There are other dark cautionary tales, such as one about ‘Timothy Tate, a child too vile to contemplate’ and another charting ‘The Lethal Laziness of Lobelia Loam’, both of whom meet a bad end (one likes to think that a generation of 2000 AD readers ate moderately and kept their rooms tidy as a result).  Others too are macabre, such as the one about a man who loses everything trying in vain to build a time machine, and then it seems he has managed it, except we learn at the end he has drowned himself and what he sees as a time machine is his life flashing before his eyes.

Some are gloriously silly: the Superman origin narrative gets a twist when baby N-ree is shot through space from the planet Klakton by his father R-thur because R-thur thinks some sort of apocalypse is coming, but it then doesn’t, leaving his wife L-sie furious with him.  Unfortunately N-ree arrives in the vicinity of Earth in 1983 instead of 1939 because of a space-time warp on the way, and by accident causes a nuclear war which destroys the planet that is to be his home.  Oops.

The futility of war is depicted in ‘The Last Rumble of the Platinum Horde!’ in which an aggressive race of warriors heads off into space to conquer territory for the hell of it, with killing, burning and pillaging their sole raison d’être.  They, and then their descendants, carry on and on trying to find races to exterminate, but eventually discover that space is circular and a flabby degenerate race they destroy is their own, the planet they despoil the one their ancestors left behind.  It’s a lesson that what goes around comes around.

Stories can be profound, such as Dr. Dibworthy’s Disappointing Day’, in which the good doctor invents a time machine and repeatedly sends objects back to change the timeline, but thinks that he has had no effect on the present.  He briefly entertains the notion that if the past was altered then memories would alter as well so that the changes would not be noticed in the present, but he dismisses it.  Only the reader can see from frame to frame, by the way Dibworthy dresses and from the items in his room, how altering the past has affected the present, and not for the better.  Dibworthy himself remains oblivious to the effect he is having.  All this is related in an economical two-and-a-half pages.

Another fine story, ‘The Reversible Man’, in which a man lives his life backwards from death to conception, may have been inspired by F Scott Fitzgerald’s 1922 The Curious Case of Benjamin Button or (more likely)  Phiip K Dick’s 1967 novel Counter-Clock World.  The best creation in the book though has to be Abelard Snazz, an irrepressible ‘mutant supermind’ (‘he’s a genius’) with a two-story brain, and four eyes to go with them, whose brilliant ideas invariably go wrong and get him into endless scrapes.

Some references have dated, and probably wouldn’t have travelled well at the time.  A good example is the story of two astronauts in deep space who find a wall at the end of the universe with enormous writing on it which, when they finally decipher it, turns out to say “Big George Rules, O.K?”, which I took to be a reference to the composer best known for writing the theme tune for Have I Got News For You?, though I wonder how well known he was in the early 1980s.  Even if Moore had some other Big George in mind, it feels a rather weak pay-off to an intriguing premise.
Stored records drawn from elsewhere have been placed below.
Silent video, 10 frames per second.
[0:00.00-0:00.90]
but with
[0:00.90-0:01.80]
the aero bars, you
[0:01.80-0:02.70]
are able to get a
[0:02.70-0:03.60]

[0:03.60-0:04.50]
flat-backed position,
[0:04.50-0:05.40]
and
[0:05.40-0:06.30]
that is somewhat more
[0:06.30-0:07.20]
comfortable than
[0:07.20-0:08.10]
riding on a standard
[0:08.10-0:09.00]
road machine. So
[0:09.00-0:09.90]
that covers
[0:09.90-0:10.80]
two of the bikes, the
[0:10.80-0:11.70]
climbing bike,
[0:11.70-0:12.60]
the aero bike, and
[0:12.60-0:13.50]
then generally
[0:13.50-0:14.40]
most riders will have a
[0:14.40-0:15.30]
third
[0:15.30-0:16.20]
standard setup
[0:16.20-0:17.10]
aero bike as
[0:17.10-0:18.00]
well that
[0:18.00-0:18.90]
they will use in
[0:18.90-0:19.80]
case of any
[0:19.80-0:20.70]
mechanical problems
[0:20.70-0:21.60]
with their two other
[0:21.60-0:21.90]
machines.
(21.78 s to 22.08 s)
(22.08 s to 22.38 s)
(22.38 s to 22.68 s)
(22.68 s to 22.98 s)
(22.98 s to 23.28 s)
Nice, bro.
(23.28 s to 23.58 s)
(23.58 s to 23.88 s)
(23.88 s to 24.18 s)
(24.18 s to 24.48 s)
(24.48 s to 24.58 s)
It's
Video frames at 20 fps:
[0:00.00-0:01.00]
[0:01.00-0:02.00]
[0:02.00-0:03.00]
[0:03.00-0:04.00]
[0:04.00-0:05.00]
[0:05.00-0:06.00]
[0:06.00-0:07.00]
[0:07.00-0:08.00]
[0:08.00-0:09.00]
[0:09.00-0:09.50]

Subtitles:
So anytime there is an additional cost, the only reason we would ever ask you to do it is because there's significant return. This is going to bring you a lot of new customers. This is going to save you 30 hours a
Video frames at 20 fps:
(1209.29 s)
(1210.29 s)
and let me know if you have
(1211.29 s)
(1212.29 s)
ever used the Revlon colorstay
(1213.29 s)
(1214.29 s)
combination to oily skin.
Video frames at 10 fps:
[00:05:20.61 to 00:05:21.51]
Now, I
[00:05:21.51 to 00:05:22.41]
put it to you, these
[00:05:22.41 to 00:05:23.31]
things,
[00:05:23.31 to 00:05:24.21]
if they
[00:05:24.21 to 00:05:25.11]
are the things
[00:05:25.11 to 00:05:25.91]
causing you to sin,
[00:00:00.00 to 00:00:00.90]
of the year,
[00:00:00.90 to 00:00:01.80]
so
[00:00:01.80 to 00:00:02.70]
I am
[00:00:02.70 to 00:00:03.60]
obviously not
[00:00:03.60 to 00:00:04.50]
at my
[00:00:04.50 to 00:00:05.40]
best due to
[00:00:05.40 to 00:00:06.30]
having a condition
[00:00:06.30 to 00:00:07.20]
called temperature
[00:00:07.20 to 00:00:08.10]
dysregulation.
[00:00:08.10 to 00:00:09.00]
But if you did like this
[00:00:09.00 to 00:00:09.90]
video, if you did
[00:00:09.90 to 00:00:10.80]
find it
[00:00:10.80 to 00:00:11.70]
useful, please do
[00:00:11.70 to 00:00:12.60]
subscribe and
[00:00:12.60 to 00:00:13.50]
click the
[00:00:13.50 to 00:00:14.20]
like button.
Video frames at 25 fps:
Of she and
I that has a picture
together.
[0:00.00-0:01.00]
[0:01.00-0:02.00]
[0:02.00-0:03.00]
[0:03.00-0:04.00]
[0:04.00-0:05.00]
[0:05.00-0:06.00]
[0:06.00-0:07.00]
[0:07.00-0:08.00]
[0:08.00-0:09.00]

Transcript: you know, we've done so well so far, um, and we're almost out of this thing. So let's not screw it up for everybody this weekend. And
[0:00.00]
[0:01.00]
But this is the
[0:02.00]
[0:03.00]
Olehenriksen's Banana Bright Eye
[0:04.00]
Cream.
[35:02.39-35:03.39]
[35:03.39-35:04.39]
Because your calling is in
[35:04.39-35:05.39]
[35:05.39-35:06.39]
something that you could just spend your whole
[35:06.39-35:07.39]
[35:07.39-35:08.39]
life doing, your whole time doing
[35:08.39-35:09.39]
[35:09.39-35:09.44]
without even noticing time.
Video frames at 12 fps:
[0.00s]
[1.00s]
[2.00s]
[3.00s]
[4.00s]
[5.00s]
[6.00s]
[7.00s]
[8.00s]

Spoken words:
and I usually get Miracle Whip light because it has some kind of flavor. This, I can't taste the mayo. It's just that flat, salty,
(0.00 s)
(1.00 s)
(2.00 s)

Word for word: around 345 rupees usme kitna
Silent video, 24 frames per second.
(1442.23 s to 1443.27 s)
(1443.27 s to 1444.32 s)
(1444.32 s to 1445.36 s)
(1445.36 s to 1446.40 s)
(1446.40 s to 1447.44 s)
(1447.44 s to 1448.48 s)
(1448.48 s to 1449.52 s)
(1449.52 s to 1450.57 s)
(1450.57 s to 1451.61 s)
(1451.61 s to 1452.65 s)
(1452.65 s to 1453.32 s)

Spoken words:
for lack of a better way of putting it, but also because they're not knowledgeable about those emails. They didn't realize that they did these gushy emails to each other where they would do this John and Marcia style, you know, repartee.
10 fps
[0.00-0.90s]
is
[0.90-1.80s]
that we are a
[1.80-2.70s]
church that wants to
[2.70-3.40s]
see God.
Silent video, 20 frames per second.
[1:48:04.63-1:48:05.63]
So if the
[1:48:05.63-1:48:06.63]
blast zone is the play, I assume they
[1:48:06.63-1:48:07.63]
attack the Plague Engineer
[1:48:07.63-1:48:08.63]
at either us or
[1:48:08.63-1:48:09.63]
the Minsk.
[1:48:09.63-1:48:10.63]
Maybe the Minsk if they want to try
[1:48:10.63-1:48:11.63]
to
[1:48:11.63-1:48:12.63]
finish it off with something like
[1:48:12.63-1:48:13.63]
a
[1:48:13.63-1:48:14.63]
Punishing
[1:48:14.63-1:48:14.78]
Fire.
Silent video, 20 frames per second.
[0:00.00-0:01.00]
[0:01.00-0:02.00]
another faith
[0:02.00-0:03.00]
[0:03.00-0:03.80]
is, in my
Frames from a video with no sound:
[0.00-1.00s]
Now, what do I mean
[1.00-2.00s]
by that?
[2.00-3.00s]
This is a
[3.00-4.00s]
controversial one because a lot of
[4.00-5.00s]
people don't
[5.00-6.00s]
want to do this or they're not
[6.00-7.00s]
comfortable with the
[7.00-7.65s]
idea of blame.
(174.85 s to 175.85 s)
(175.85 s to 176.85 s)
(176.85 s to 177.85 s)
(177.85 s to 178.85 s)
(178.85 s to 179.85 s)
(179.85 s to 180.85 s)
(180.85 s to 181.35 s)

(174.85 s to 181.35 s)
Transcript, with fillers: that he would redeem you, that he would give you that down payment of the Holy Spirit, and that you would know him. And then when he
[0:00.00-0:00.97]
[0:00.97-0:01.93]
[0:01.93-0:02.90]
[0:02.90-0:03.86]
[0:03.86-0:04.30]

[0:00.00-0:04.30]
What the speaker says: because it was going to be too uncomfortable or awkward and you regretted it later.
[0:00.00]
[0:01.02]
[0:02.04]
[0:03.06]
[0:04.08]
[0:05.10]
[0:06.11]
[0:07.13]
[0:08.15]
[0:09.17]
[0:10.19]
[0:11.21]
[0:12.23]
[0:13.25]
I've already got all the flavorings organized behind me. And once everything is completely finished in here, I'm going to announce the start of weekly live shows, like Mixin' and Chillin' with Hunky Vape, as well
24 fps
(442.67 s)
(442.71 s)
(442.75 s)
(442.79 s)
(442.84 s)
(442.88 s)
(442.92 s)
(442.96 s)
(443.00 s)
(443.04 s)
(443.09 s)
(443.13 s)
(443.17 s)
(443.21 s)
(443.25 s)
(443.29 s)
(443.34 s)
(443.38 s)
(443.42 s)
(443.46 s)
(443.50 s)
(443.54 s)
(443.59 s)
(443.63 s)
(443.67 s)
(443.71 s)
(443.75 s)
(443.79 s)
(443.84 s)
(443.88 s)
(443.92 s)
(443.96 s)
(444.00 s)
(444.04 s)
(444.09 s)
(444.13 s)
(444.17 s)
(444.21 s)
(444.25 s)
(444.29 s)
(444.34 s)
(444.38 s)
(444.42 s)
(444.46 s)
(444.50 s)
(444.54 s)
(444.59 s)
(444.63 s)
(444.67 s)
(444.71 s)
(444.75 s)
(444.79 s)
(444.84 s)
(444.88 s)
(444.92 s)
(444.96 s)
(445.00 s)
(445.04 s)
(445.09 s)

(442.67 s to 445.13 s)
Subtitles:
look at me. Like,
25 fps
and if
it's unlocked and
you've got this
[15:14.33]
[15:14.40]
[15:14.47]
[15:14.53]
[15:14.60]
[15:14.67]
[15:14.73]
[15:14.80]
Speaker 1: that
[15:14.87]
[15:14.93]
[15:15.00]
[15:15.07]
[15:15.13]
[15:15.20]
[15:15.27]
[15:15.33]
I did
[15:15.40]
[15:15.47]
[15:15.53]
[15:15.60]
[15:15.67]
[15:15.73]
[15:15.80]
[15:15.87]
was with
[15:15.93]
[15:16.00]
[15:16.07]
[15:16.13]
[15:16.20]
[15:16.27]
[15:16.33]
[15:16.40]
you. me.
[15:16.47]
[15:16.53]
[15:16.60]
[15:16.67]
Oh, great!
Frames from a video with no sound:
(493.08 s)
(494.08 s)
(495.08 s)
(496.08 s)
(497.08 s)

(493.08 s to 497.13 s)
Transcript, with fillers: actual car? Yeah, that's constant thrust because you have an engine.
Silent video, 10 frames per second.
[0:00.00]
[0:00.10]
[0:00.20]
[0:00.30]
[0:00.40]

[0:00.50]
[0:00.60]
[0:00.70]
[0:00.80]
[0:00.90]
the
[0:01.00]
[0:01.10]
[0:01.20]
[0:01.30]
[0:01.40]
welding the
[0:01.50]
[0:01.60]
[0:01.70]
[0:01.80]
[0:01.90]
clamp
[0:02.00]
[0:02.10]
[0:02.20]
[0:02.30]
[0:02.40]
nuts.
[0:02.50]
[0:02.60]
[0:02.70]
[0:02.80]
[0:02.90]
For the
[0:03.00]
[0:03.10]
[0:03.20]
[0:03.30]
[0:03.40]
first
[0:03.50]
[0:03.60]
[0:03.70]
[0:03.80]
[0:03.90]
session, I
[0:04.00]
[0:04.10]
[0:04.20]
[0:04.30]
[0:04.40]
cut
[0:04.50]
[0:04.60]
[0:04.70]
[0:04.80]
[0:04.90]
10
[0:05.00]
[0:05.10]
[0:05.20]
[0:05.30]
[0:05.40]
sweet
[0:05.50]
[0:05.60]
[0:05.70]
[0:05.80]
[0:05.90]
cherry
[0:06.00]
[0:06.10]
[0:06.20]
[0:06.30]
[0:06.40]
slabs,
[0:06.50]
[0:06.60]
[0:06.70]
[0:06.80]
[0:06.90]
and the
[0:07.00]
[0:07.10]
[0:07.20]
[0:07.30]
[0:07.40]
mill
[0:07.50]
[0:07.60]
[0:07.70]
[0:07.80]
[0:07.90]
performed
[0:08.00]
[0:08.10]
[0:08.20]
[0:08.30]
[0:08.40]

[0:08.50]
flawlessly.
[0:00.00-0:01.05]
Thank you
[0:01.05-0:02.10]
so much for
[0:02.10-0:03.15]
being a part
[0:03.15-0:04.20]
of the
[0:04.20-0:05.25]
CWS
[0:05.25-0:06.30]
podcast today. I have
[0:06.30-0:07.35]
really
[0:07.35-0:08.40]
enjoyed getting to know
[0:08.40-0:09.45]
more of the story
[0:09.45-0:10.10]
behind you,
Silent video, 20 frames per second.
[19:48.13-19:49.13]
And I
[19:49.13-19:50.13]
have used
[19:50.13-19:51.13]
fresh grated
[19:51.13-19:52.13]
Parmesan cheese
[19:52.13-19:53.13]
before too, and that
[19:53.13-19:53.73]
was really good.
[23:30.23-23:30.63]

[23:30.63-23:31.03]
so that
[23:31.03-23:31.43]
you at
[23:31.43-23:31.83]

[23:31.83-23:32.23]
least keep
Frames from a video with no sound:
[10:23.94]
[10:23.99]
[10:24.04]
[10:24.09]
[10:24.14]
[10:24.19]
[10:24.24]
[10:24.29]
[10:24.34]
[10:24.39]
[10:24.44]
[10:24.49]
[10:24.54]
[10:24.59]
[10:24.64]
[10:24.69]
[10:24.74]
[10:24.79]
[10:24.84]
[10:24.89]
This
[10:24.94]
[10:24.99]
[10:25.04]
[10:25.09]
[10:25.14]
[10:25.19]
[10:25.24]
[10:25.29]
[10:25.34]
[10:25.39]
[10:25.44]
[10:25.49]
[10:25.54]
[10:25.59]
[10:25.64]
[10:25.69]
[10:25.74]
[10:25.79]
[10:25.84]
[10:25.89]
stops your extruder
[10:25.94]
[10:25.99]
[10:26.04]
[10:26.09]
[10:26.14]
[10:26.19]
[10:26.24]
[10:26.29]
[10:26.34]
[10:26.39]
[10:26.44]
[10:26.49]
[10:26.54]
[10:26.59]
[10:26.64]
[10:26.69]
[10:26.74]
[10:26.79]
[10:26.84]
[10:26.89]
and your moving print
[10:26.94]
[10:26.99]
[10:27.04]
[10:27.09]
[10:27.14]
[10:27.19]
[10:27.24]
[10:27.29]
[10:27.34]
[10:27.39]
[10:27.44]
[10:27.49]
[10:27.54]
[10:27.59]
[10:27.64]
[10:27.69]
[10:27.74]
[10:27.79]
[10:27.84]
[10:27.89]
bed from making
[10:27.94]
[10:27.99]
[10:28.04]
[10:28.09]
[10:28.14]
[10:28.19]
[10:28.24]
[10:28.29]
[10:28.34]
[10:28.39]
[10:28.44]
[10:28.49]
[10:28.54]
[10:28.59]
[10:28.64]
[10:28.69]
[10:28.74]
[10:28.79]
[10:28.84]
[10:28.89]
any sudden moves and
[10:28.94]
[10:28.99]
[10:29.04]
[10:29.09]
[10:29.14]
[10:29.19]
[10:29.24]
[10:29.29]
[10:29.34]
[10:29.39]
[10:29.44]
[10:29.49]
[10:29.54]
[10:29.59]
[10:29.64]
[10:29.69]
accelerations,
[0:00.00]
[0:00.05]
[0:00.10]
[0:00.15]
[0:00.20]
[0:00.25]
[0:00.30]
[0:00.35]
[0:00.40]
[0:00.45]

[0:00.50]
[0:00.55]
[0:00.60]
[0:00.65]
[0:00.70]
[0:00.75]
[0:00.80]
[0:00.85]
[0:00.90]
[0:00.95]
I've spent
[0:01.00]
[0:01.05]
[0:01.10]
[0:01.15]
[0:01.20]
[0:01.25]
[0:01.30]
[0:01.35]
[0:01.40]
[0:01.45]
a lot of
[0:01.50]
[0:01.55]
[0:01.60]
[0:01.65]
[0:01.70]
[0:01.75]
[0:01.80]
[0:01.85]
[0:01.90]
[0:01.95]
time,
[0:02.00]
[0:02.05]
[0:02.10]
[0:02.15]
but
Taken as a whole, however, the stories are inventive and enjoyable, even when you have a good idea what is coming.  Moore is well supported by his artists who generally make the most of the limitations of black-and-white, though some contributions have a cluttered look.  Reading this knowing what Moore went on to do, it is not difficult to see how he achieved the status he now enjoys.  Having said which, it would have been nice if he had contributed an introduction or commentary to give some background to these strips, and how he sees them in relation to what he did afterwards.